◆ Task item: With spelling and spacing unchanged, write out each line of the material.

____

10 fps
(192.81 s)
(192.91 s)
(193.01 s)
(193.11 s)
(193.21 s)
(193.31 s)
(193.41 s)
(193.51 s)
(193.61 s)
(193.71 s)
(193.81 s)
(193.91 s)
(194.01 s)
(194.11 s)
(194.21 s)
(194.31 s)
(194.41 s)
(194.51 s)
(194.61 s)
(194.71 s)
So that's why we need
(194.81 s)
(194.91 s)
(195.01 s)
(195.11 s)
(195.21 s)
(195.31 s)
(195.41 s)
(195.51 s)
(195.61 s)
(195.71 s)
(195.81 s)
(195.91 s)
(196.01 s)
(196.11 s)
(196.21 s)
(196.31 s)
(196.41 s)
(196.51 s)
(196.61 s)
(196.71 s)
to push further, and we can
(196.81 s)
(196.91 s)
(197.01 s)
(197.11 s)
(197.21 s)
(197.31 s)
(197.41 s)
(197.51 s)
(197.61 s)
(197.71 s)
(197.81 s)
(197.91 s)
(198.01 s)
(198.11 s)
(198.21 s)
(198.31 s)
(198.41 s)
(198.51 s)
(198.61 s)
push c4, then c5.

____

◆ Reply:
10 fps
(192.81 s)
(192.91 s)
(193.01 s)
(193.11 s)
(193.21 s)
(193.31 s)
(193.41 s)
(193.51 s)
(193.61 s)
(193.71 s)
(193.81 s)
(193.91 s)
(194.01 s)
(194.11 s)
(194.21 s)
(194.31 s)
(194.41 s)
(194.51 s)
(194.61 s)
(194.71 s)
So that's why we need
(194.81 s)
(194.91 s)
(195.01 s)
(195.11 s)
(195.21 s)
(195.31 s)
(195.41 s)
(195.51 s)
(195.61 s)
(195.71 s)
(195.81 s)
(195.91 s)
(196.01 s)
(196.11 s)
(196.21 s)
(196.31 s)
(196.41 s)
(196.51 s)
(196.61 s)
(196.71 s)
to push further, and we can
(196.81 s)
(196.91 s)
(197.01 s)
(197.11 s)
(197.21 s)
(197.31 s)
(197.41 s)
(197.51 s)
(197.61 s)
(197.71 s)
(197.81 s)
(197.91 s)
(198.01 s)
(198.11 s)
(198.21 s)
(198.31 s)
(198.41 s)
(198.51 s)
(198.61 s)
push c4, then c5.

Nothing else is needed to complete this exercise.